The Port of Sydney and the Sydney airport — considered two key assets for the transhipment of goods — would provide companies’ access to tariff and tax exemptions to purchase or import raw materials, components or finished goods.
The federal government has six other foreign trade zones — Halifax, Calgary, Edmonton, Regina, Winnipeg, and Niagara, Ont. — where materials and goods “can generally be stored, processed or assembled in the FTZ for re-export” while having tariffs waived or shipped domestically and have those taxes and duties deferred until it reaches the market, the Department of Finance noted on its website.
Dannie Hansen, a former municipal councillor who is now the vice-president of sustainability for Louisbourg Seafoods Ltd., said his company has been waiting for the foreign trade designation for a long time.
He said the trade zone tax incentives could mean a significant boost in employment by increasing capacity to store seafood at its three CBRM-based fish plants brought in by more fishing trawlers enticed to unload its catch there.
“We try to get the ships from Newfoundland to come here and we would service them,” Hansen said.
“A free zone means cleaning vessels, groceries, laundry, all of the docking fees, not just simply having a warehouse to put stuff in.
“The spinoff from free zone areas is significant. When I say 30 per cent increase (in employment), I’m probably low.”
Unlike other foreign trade zones in Canada, this one will cover the entire municipality, said CBRM Mayor Cecil Clarke.
“We actually applied for the entirety of the CBRM geography so that if something could be developed in Louisbourg, it could have a competitive advantage and that it could be incorporated under the foreign trade zone,” he said.

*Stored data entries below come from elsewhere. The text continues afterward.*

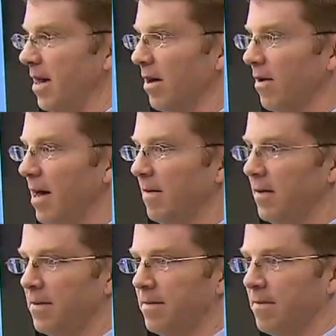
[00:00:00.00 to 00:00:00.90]
on an
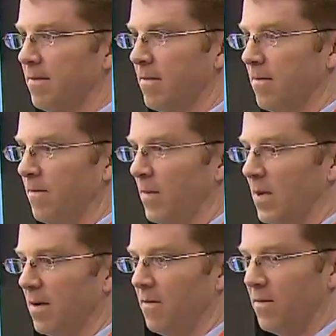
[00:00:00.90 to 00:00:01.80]
aircraft.
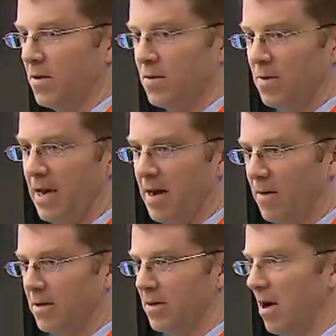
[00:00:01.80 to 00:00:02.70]
First one
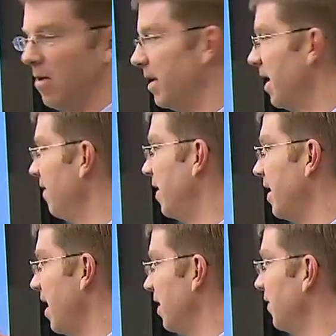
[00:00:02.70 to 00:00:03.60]
ever. So the
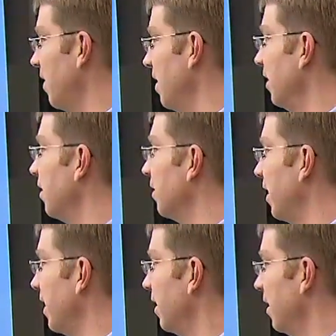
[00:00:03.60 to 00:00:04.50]
FAA has finally
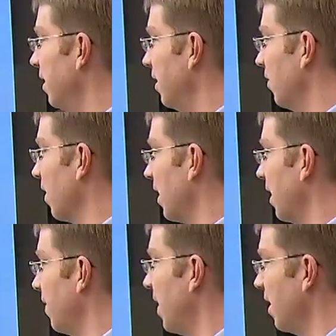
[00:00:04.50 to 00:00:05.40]
cleared it. They're
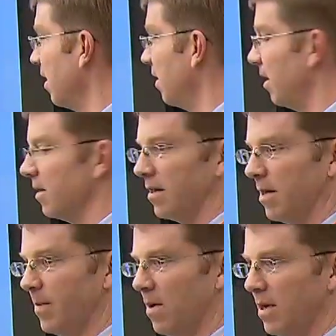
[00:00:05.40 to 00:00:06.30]
working on about another dozen
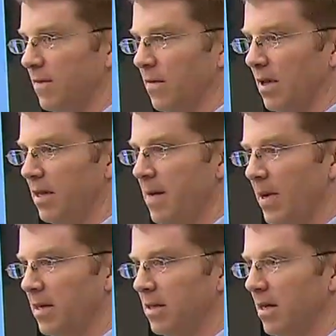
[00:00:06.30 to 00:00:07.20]
components for the LEAP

A $150,000 joint cost share agreement between the Atlantic Canada Opportunities Agency, CBRM and the Port of Sydney Development Corp. will be used to market the new trade zone to companies immediately, Clarke said.
The municipal and port’s share of that expense is $75,000.
The mayor said the money had already been budgeted for through CBRM chief administrative officer Michael Merritt’s office.
All of the programs under the foreign trade zone will be made available through Business Cape Breton, making it easier for companies interested in a “one-stop shop” method to international trade, said Eyking.
The CBRM has had its economic development agency, Business Cape Breton, work to pursue the trade designation since last summer.
Business Cape Breton CEO Eileen Lannon Oldford said the federal government accepted the municipality’s proposal in September, and that was followed up with the creation of an advisory committee in October to move ahead on the project.
The committee, with the assistance of provincial and federal officials, will now work to see businesses access the trade zone programs, she said.
She said Business Cape Breton would be applying for more federal and provincial dollars to support marketing and development efforts “directly related to the CBRM promotion of the foreign trade zone.”
WHAT IS A FOREIGN TRADE ZONE?
The federal government does not provide a precise definition of what constitutes a foreign trade zone, except to say it “refers to a specific location within a country that is officially designated for eligibility for tariff and tax exemptions” in the purchase or import of “raw materials, components or finished goods.” These materials and goods can generally be stored, processed or assembled in the FTZ for re-export where taxes and duties would not apply.
For domestic trade, taxes and duties would be deferred until the product entered the marketplace.
WHAT DOES IT MEAN FOR INVESTORS?
The duty-free treatment of manufacturing or processing equipment reduces costs and increases profitability of investors’ global operations. By reducing the cost of production, the elimination of tariffs encourages innovation and allows businesses to spent money in other areas such as equipment upgrades. This is particularly important to small and medium-sized foreign investors who choose Canada as a place to invest and as a base from which to operate and export.
The elimination of tariffs will also reduce customs compliance costs, simplify the tariff structure and eliminate the administrative burden of complying with multiple rules and regulations.